# [Prompt]
The data should be transcribed in its entirety, word for word.

Records from a dataset:
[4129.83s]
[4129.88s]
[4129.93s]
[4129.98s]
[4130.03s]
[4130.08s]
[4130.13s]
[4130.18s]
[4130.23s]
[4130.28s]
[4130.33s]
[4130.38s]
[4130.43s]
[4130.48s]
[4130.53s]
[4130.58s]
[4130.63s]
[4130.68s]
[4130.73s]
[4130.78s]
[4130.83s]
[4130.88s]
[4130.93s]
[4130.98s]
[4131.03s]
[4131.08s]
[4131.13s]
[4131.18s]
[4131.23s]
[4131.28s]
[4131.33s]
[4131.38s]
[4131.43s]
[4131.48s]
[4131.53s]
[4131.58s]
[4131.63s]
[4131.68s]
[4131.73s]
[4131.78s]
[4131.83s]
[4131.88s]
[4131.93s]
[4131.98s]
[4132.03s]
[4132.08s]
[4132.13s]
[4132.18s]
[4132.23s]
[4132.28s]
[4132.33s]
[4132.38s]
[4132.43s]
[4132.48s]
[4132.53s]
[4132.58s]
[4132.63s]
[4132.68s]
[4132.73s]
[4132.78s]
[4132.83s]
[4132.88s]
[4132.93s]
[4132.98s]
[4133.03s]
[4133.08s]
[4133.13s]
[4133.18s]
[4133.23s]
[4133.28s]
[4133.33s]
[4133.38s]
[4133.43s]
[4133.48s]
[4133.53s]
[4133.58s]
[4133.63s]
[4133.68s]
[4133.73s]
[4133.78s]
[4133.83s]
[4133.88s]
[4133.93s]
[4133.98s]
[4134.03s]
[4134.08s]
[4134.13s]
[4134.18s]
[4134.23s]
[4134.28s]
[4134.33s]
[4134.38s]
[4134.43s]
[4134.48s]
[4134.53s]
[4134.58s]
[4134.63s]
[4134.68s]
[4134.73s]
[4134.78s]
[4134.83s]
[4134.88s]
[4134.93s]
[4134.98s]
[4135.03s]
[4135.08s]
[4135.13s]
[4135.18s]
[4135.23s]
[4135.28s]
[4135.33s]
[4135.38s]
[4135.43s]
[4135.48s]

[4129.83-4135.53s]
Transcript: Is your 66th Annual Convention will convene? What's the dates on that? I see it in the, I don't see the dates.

# [Worked solution]
[4129.83s]
[4129.88s]
[4129.93s]
[4129.98s]
[4130.03s]
[4130.08s]
[4130.13s]
[4130.18s]
[4130.23s]
[4130.28s]
[4130.33s]
[4130.38s]
[4130.43s]
[4130.48s]
[4130.53s]
[4130.58s]
[4130.63s]
[4130.68s]
[4130.73s]
[4130.78s]
[4130.83s]
[4130.88s]
[4130.93s]
[4130.98s]
[4131.03s]
[4131.08s]
[4131.13s]
[4131.18s]
[4131.23s]
[4131.28s]
[4131.33s]
[4131.38s]
[4131.43s]
[4131.48s]
[4131.53s]
[4131.58s]
[4131.63s]
[4131.68s]
[4131.73s]
[4131.78s]
[4131.83s]
[4131.88s]
[4131.93s]
[4131.98s]
[4132.03s]
[4132.08s]
[4132.13s]
[4132.18s]
[4132.23s]
[4132.28s]
[4132.33s]
[4132.38s]
[4132.43s]
[4132.48s]
[4132.53s]
[4132.58s]
[4132.63s]
[4132.68s]
[4132.73s]
[4132.78s]
[4132.83s]
[4132.88s]
[4132.93s]
[4132.98s]
[4133.03s]
[4133.08s]
[4133.13s]
[4133.18s]
[4133.23s]
[4133.28s]
[4133.33s]
[4133.38s]
[4133.43s]
[4133.48s]
[4133.53s]
[4133.58s]
[4133.63s]
[4133.68s]
[4133.73s]
[4133.78s]
[4133.83s]
[4133.88s]
[4133.93s]
[4133.98s]
[4134.03s]
[4134.08s]
[4134.13s]
[4134.18s]
[4134.23s]
[4134.28s]
[4134.33s]
[4134.38s]
[4134.43s]
[4134.48s]
[4134.53s]
[4134.58s]
[4134.63s]
[4134.68s]
[4134.73s]
[4134.78s]
[4134.83s]
[4134.88s]
[4134.93s]
[4134.98s]
[4135.03s]
[4135.08s]
[4135.13s]
[4135.18s]
[4135.23s]
[4135.28s]
[4135.33s]
[4135.38s]
[4135.43s]
[4135.48s]

[4129.83-4135.53s]
Transcript: Is your 66th Annual Convention will convene? What's the dates on that? I see it in the, I don't see the dates.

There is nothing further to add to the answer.